Kevin Richardson: The Lion Whisperer

Kevin Richardson is known as the 'Lion Whisperer', his message is important as our lions are in danger.

Meet Kevin Richardson, protector of lions

When Kevin Richardson steps through the gate onto a stretch of pristine South African grassland, time appears to ripple. The disturbance causes a momentary abatement in the roar of the cicadas; the only sound is the crunch of dry grass under his boots. Then the air shivers, and half a metric ton of flesh and muscle bursts from the veld: an adult lion and lioness, their movements so fluid they seem poured from the bush. Before Richardson can prepare himself, the cats paw his head and bring him down.

 

“Bobcat! Gabby!” he coos, “come here, my babies!”

The lions flop on top of him like kittens at play.

Over the past 17 years, millions have watched similar encounters on news segments and nature channel shows: Richardson, wearing shorts and a T-shirt, attacked by several of the planet’s most fearsome predators. Just as viewers brace themselves for a bloodbath, a love-in ensues. No number of YouTube clips, however, can rival a live performance. The animals smell like dust and death. They are not tame; they are untameable.

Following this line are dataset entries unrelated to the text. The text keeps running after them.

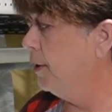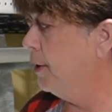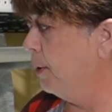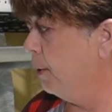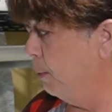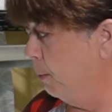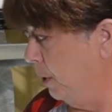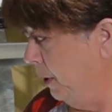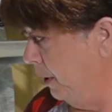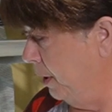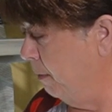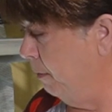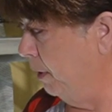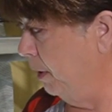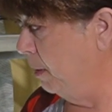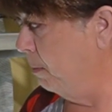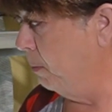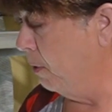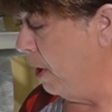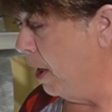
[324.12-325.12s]
They're really,
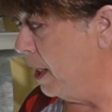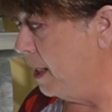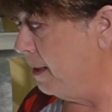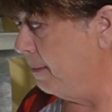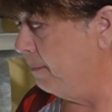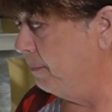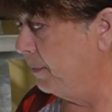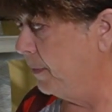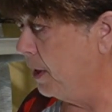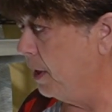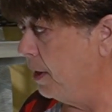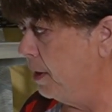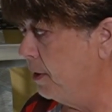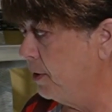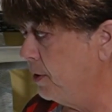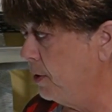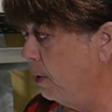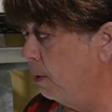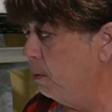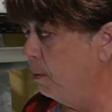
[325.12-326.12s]
really bright.
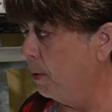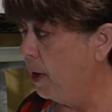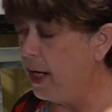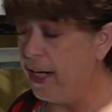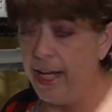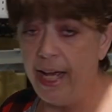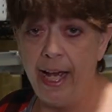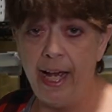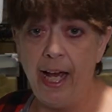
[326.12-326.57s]
They're so bright,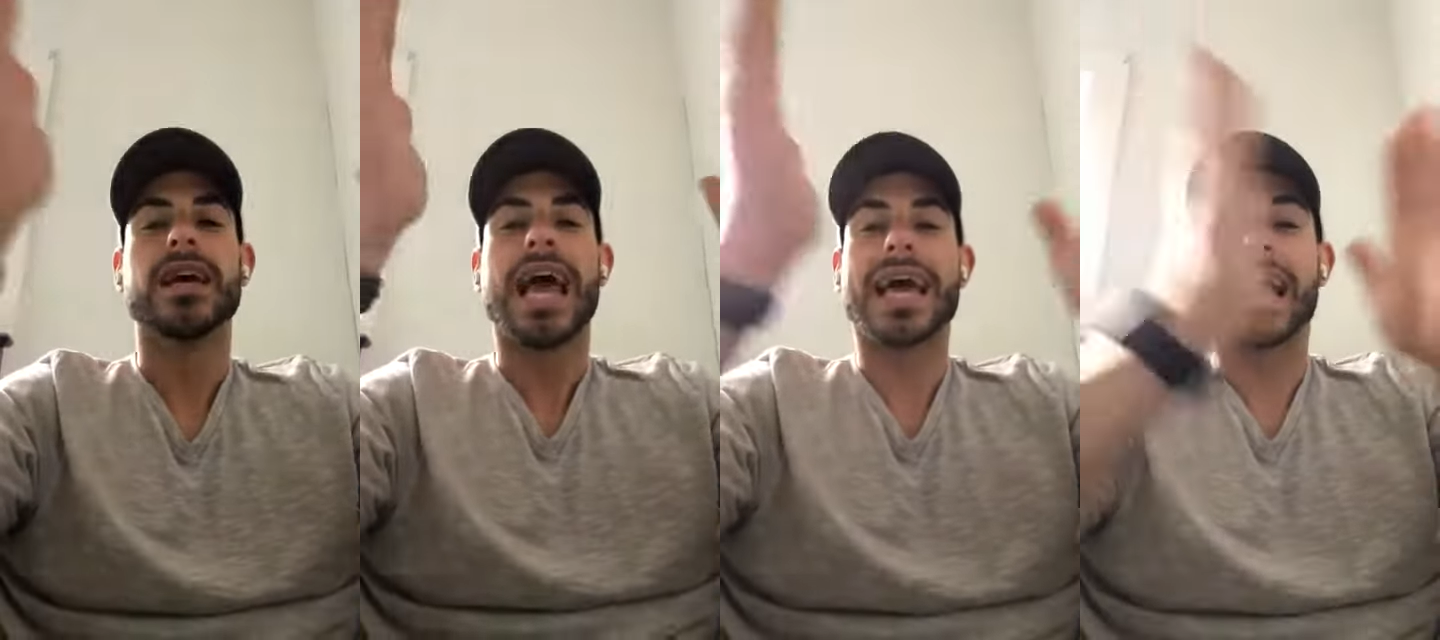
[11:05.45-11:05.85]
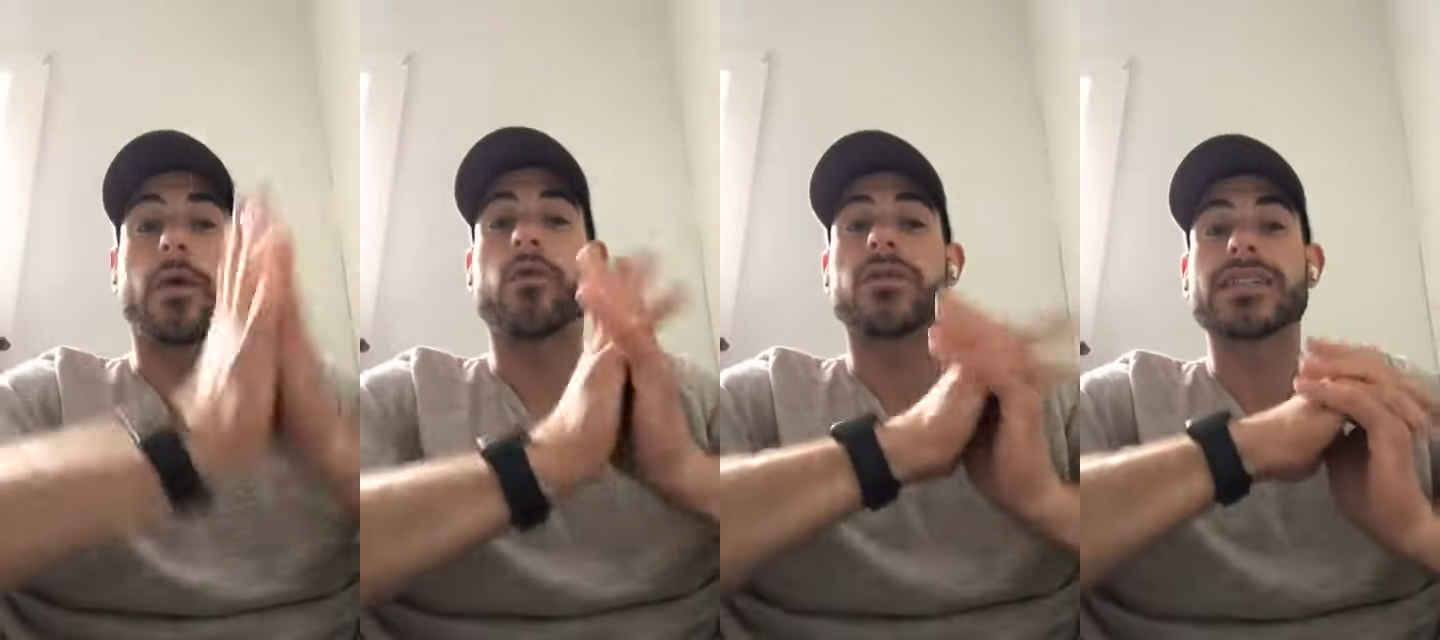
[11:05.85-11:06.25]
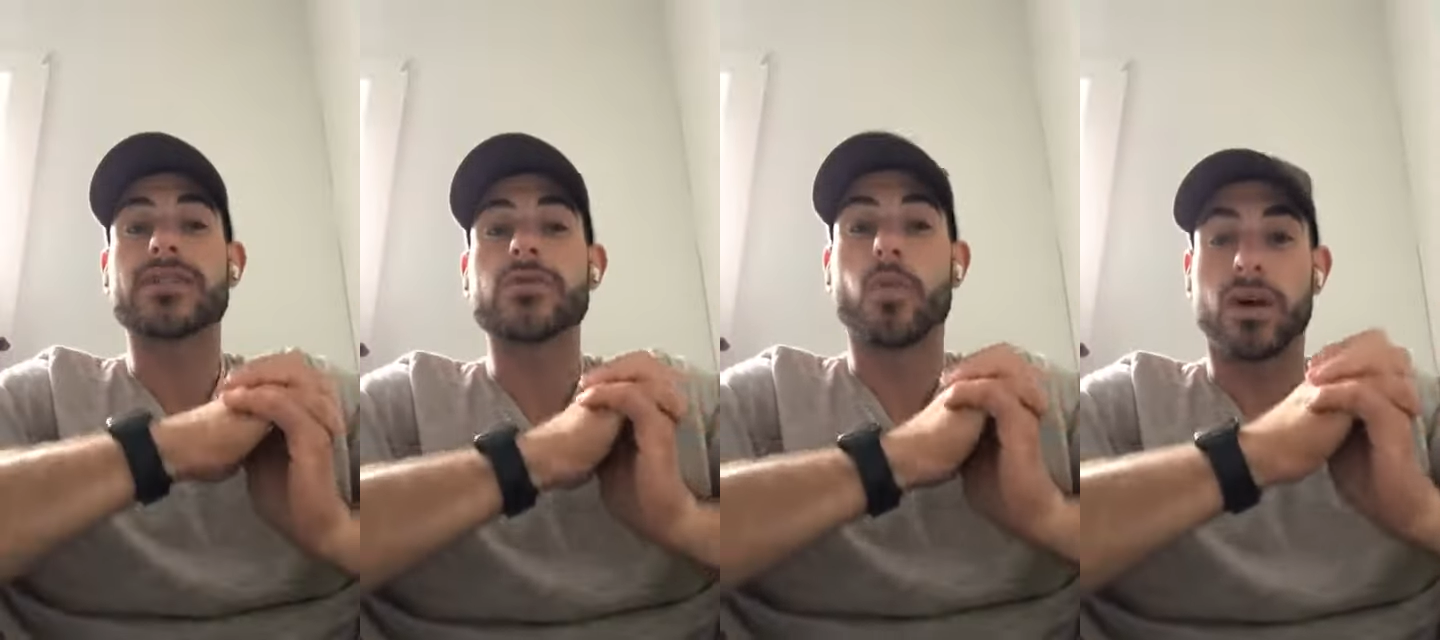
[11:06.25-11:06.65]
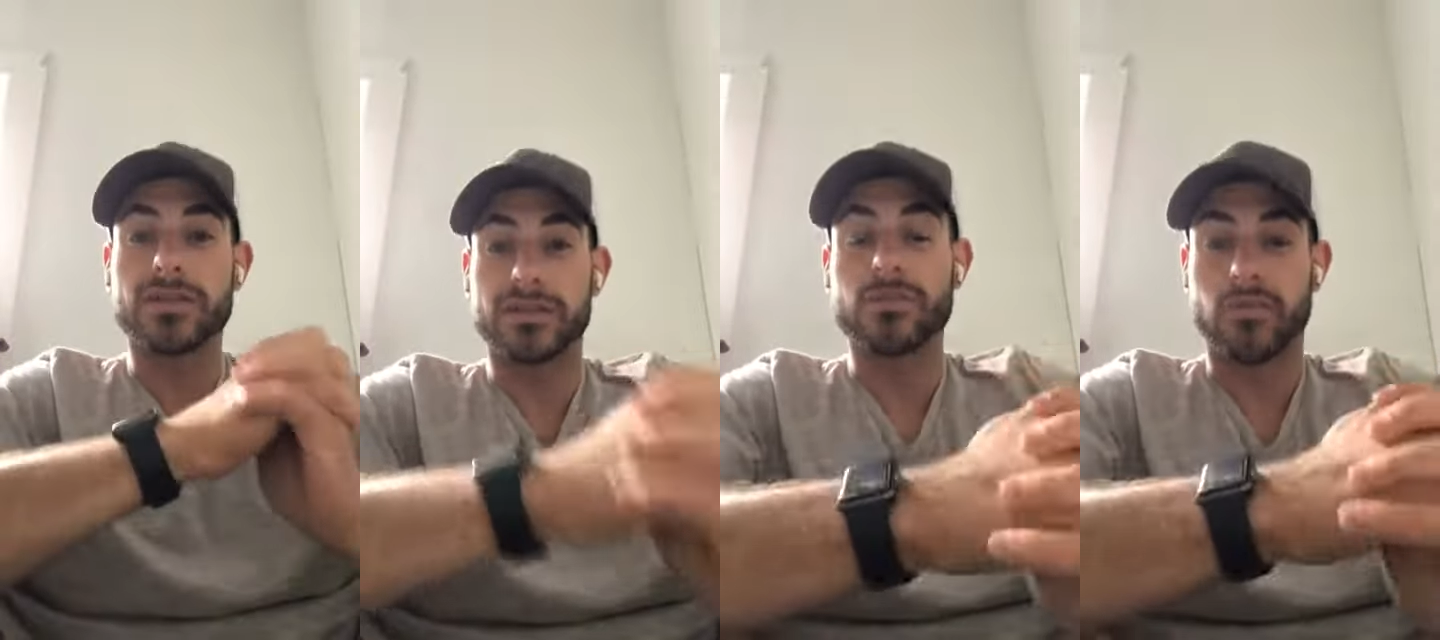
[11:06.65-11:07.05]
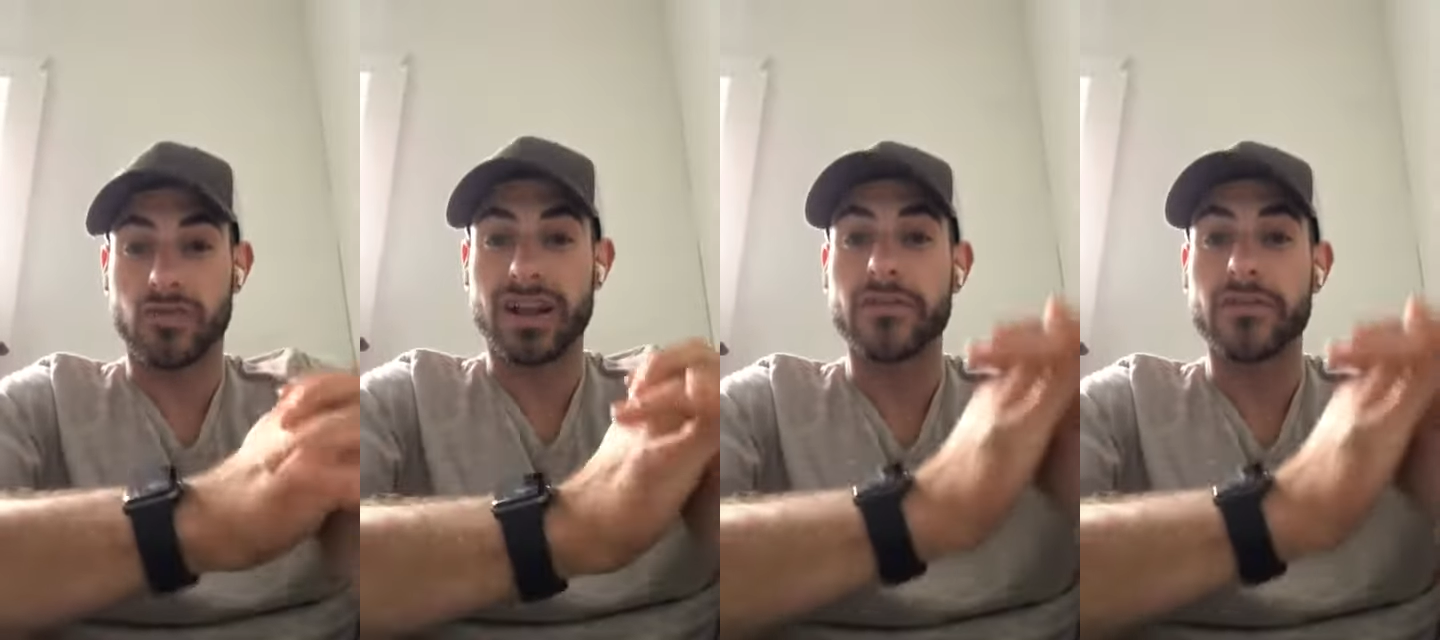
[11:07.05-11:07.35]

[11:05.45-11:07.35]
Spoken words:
And I want to pray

Somehow, because of a skill or intuition he cannot name, Richardson appeals to the softer elements of their nature.
 

No animal behaviourist has ever endorsed Richardson’s activities—the prevailing theory is that lions are too unpredictable to be trusted, no matter how docile they may appear. The more persistent criticisms come from park rangers who often face considerable danger from large carnivores while on patrol.

Two years ago, a ranger at Kgalagadi Transfrontier Park, a preserve bordering Botswana, barely survived an attack where he was dragged off an open truck by a lion that grabbed his leg between its teeth. It’s the kind of threat 27-year-old Mosa Masupe faces every day.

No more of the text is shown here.